:: EXERCISE DESCRIPTION ::
Leave the pictures aside and copy all the data exactly.

:: LISTED RECORDS ::
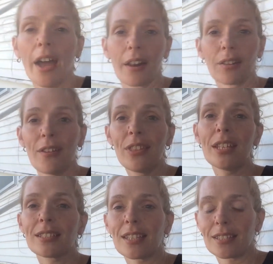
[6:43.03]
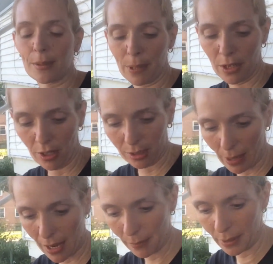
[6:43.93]
And I love that it says Topito on the
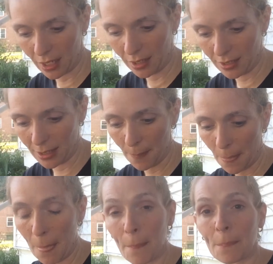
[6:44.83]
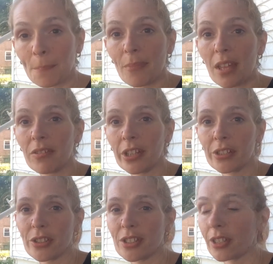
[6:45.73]
bottom because
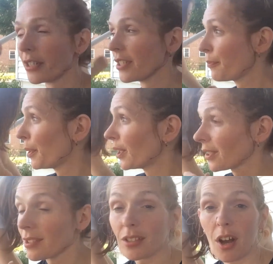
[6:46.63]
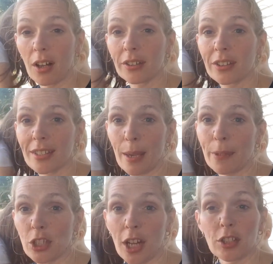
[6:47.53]
there's a series of books called the
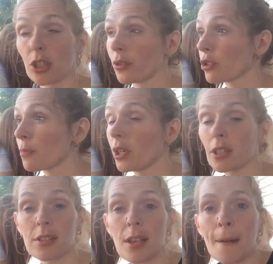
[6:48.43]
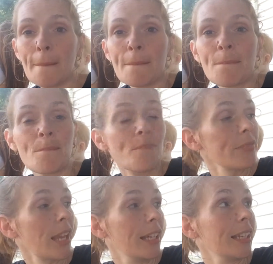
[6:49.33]
Skippyjon Jones books.
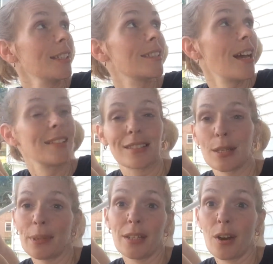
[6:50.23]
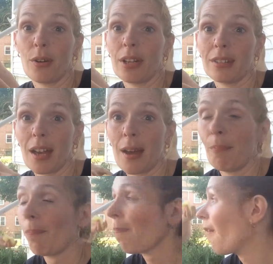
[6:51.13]
And he says Topito in
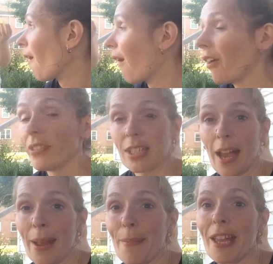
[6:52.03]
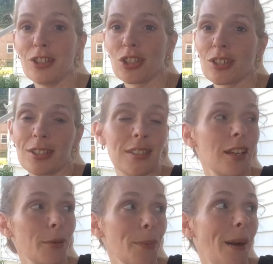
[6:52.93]
them all the time, and it just,
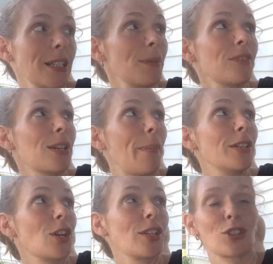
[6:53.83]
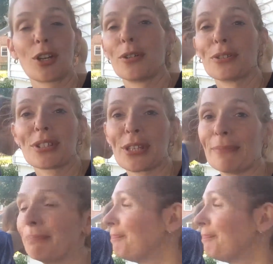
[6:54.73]
it reminds me of Skippyjon mm -hmm. Jones.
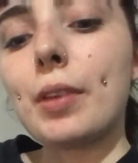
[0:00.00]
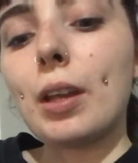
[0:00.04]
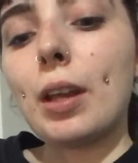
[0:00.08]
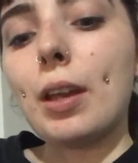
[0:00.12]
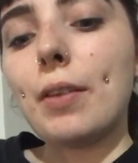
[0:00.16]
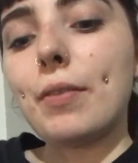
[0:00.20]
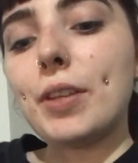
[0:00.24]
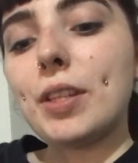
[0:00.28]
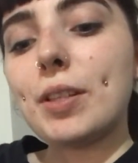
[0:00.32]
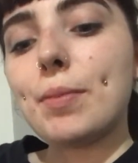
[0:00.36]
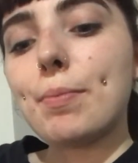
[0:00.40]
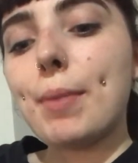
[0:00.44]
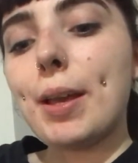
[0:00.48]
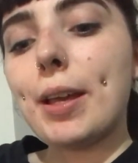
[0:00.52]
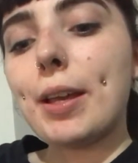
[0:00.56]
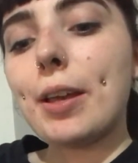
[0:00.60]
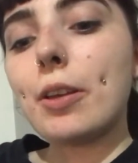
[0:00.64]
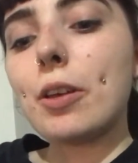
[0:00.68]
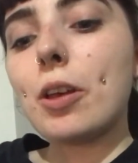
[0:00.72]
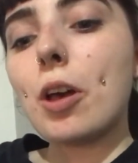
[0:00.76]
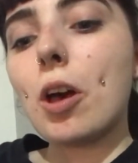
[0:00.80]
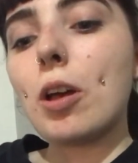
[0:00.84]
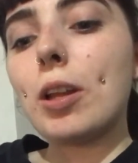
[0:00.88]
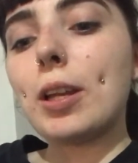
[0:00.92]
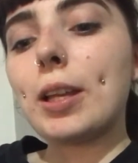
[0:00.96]
if it's mega
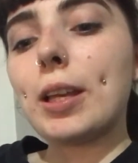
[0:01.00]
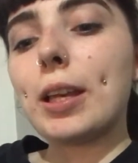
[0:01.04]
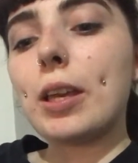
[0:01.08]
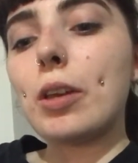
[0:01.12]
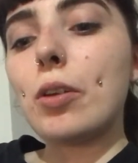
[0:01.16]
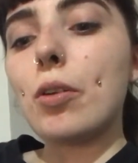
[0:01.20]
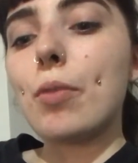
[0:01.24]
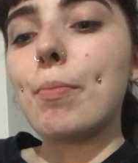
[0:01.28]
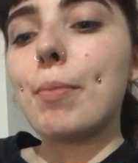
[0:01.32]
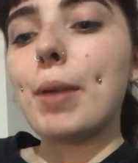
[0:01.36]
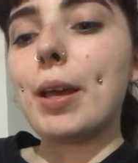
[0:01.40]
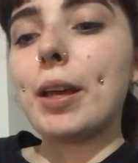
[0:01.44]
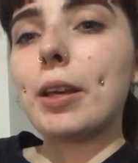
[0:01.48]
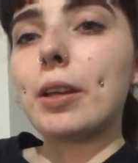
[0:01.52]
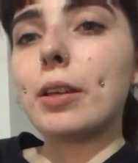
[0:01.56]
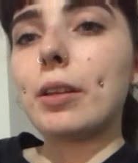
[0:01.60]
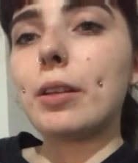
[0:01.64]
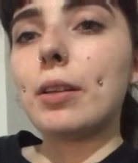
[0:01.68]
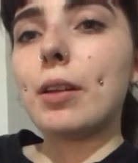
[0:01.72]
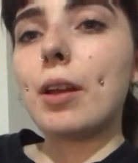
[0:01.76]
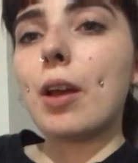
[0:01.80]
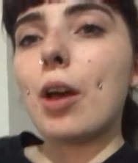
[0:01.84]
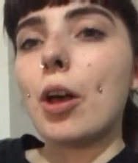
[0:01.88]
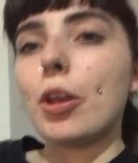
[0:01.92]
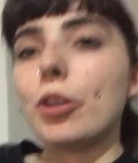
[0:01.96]
garlicky or mega
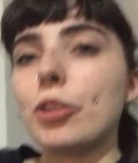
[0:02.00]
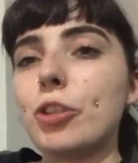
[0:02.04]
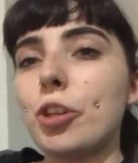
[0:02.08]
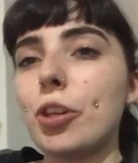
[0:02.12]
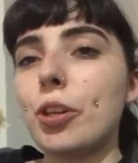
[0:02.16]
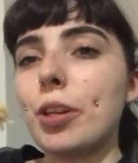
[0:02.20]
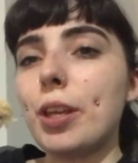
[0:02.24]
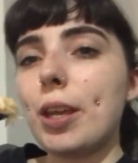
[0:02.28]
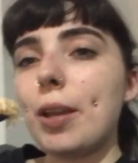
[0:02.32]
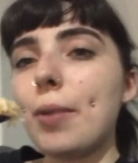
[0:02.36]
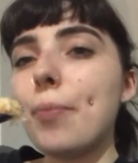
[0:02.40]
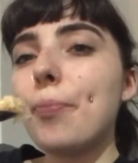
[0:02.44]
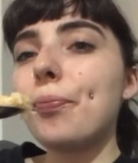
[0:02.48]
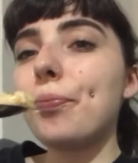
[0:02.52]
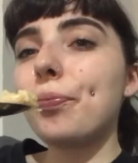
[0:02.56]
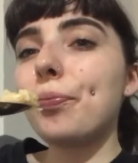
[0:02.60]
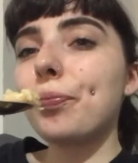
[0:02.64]
oniony.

:: EXPECTED ANSWER ::
[6:43.03]
[6:43.93]
And I love that it says Topito on the
[6:44.83]
[6:45.73]
bottom because
[6:46.63]
[6:47.53]
there's a series of books called the
[6:48.43]
[6:49.33]
Skippyjon Jones books.
[6:50.23]
[6:51.13]
And he says Topito in
[6:52.03]
[6:52.93]
them all the time, and it just,
[6:53.83]
[6:54.73]
it reminds me of Skippyjon mm -hmm. Jones.
[0:00.00]
[0:00.04]
[0:00.08]
[0:00.12]
[0:00.16]
[0:00.20]
[0:00.24]
[0:00.28]
[0:00.32]
[0:00.36]
[0:00.40]
[0:00.44]
[0:00.48]
[0:00.52]
[0:00.56]
[0:00.60]
[0:00.64]
[0:00.68]
[0:00.72]
[0:00.76]
[0:00.80]
[0:00.84]
[0:00.88]
[0:00.92]
[0:00.96]
if it's mega
[0:01.00]
[0:01.04]
[0:01.08]
[0:01.12]
[0:01.16]
[0:01.20]
[0:01.24]
[0:01.28]
[0:01.32]
[0:01.36]
[0:01.40]
[0:01.44]
[0:01.48]
[0:01.52]
[0:01.56]
[0:01.60]
[0:01.64]
[0:01.68]
[0:01.72]
[0:01.76]
[0:01.80]
[0:01.84]
[0:01.88]
[0:01.92]
[0:01.96]
garlicky or mega
[0:02.00]
[0:02.04]
[0:02.08]
[0:02.12]
[0:02.16]
[0:02.20]
[0:02.24]
[0:02.28]
[0:02.32]
[0:02.36]
[0:02.40]
[0:02.44]
[0:02.48]
[0:02.52]
[0:02.56]
[0:02.60]
[0:02.64]
oniony.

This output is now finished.